Saturday, May 17, 2014

Now Go Fall in Love

Dear Karl,

As our anniversary approached, I was planning to write an awesome, inspiring post about the two of us & our love story. Something along the lines of the post about the anniversary of our engagement.

But, I’ve been stuck. Uninspired. (Not about our marriage - just about writing the “right” words that expressed everything perfectly).

I logged into eHarmony last night because I had thought about including excerpts from our first emails. It was fun reading through our profiles together - the first glimpses that we had into each of our lives - but I realized that it wasn’t right for this post.

Then today after we walked around the house with a potential painter I knew what to write.
I want to write about what marriage really is - for us.
The reality of marriage was today. 
I think Pastor Dick said something along these lines at our wedding - the marriage starts as soon as the wedding ends. Marriage isn’t the wedding; the tuxes, the wedding dress, the professionally curled hair - that’s the wedding. Like a profile picture on eHarmony or the eloquent, romantic emails that we wrote to one another. That’s all wedding. Our “best.” 

Marriage? It’s
falling in love.
choosing paint colors and tile & making decisions on which company we trust to do the work.
waking up with a 3 year old between us.
always forgetting to take pictures of the two of us together.
finishing each other’s sentences.
planning a kitchen remodel and installation and all of the steps in between.
living off of savings and one low-paying part time job for a better part of a year.
sharing our home with my parents for a month when I was pregnant with Mr. C.
taking a 12-week birthing class together.
buying our first car together and road tripping (twice) to Minnesota.
praying in our entryway when we went into labor for Miss S four weeks early and didn’t know how things would evolve over the next 24 hours.
being gentle with one another with our idiosyncrasies/habits/frustrating tendencies.
not giving in to a timeshare company on our honeymoon (that may sound silly, but it was a lot of fun being a united front together when the sale’s person was so used to people giving in).
running late together.
making me coffee every morning before I work.
driving to pick up a prescription before the pharmacy closes when I work late.
listening to my worry about the projects we still need to accomplish and how each item on our remodeling to do list seems to take so much longer than we expected.
driving to Minnesota with a one-month old to help your mom recuperate after hip surgery (and I’d do it all over again without hesitation).

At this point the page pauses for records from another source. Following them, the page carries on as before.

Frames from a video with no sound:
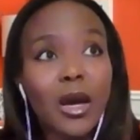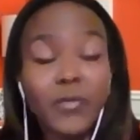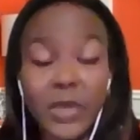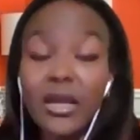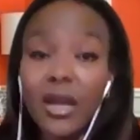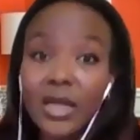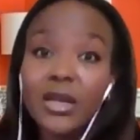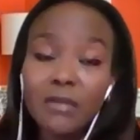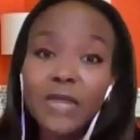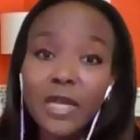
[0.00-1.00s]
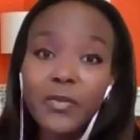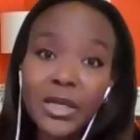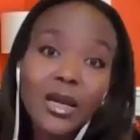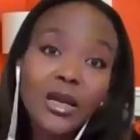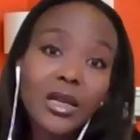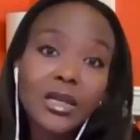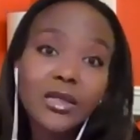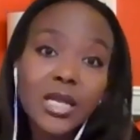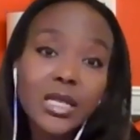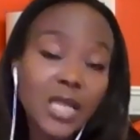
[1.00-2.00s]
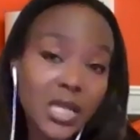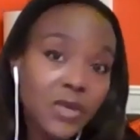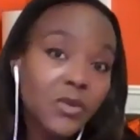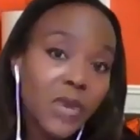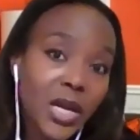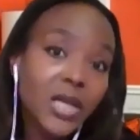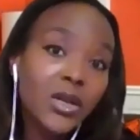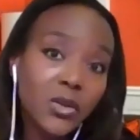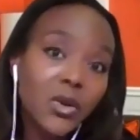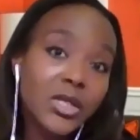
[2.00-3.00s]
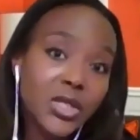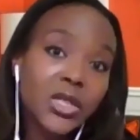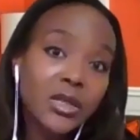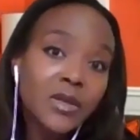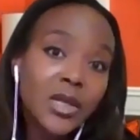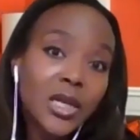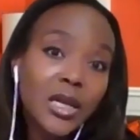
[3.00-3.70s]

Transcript: I've been lucky. I've been lucky. So that's that's a really good question.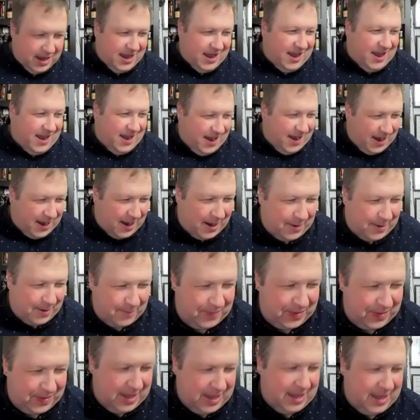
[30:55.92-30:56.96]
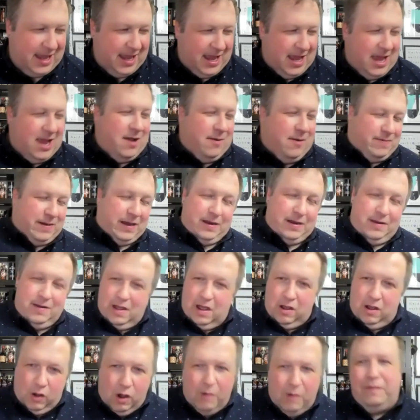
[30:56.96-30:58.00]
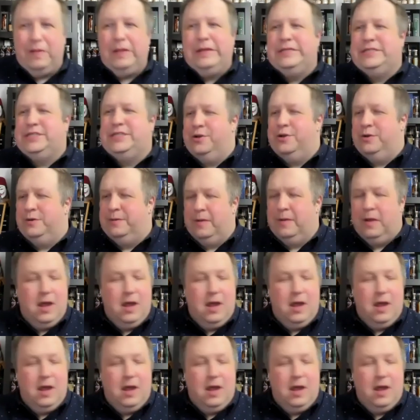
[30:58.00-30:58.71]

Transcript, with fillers: Yeah. But hopefully soon.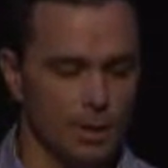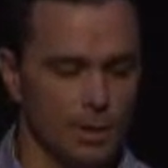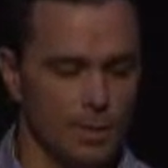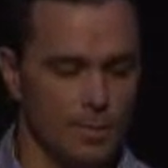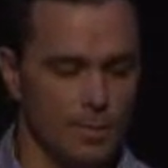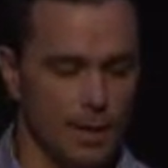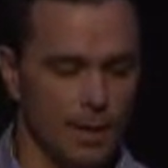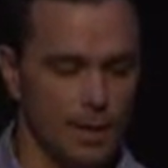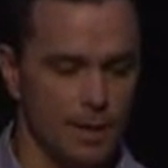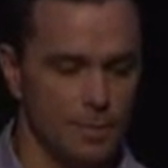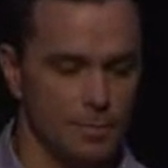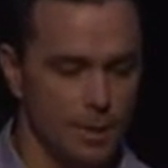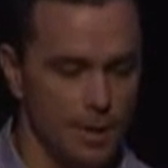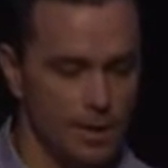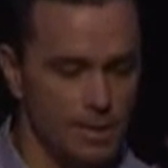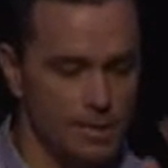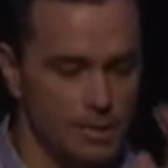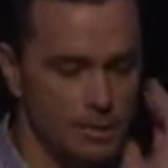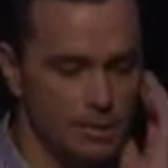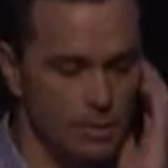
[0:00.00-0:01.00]
to manage
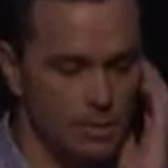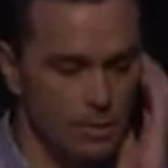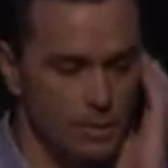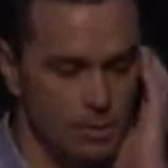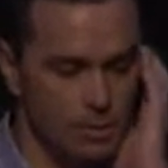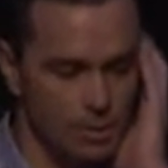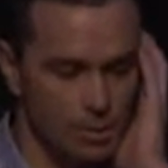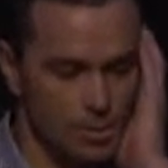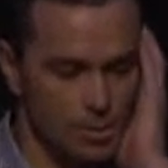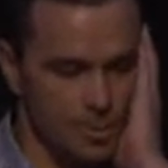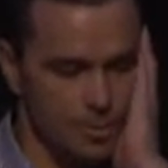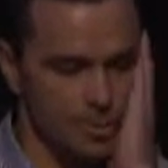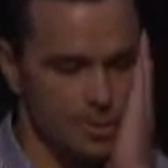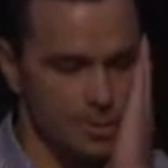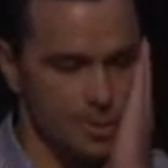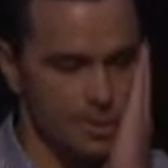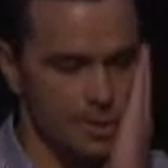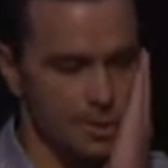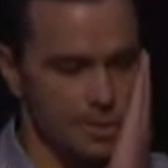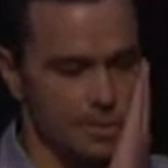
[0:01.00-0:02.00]
beds across the hospital
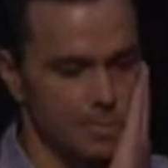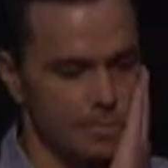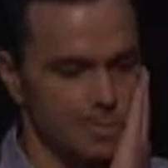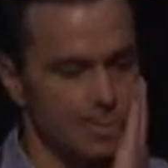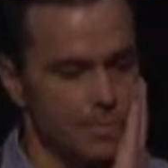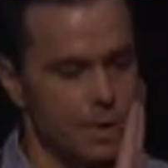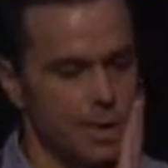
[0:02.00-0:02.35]
system.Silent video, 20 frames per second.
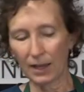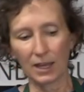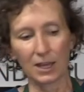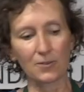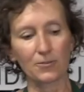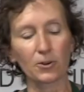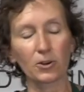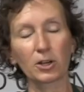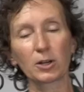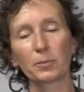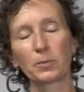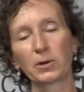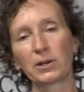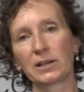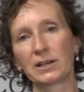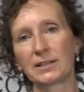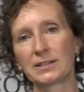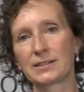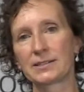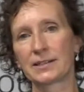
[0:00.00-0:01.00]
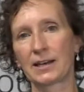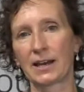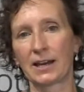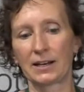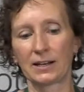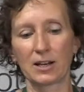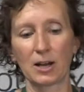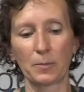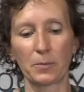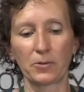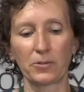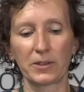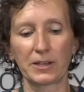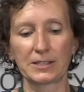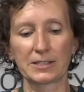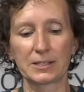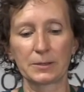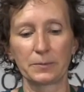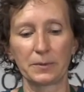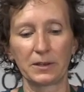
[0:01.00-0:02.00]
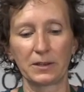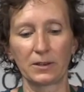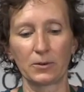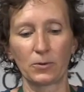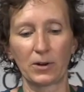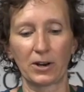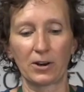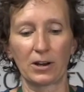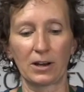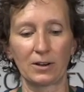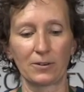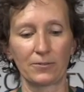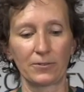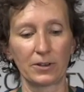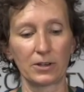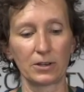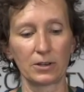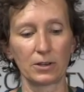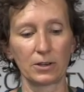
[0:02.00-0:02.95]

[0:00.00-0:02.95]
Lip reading: If you're going to put it inside, a couple things to be aware of.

While we’ve had some trials in our marriage (don’t all couples?), we’ve had a pretty smooth life together as Mr. and Mrs. The unemployment x2 was hard, but we got through it. We haven’t had to survive some nightmares that other couples have endured…when we face trials, I pray that our foundation is thick & we’ll buoy each other for the next 50+ years. 

I don’t say it as often as I once did (when we would text one another “I love you!” at least once a day), and it isn’t as polished as when we first emailed, but I love you.

All my love,
Kristin

2 comments :

  1. What a beautiful dialogue of your life together. You are the example of "when two become one".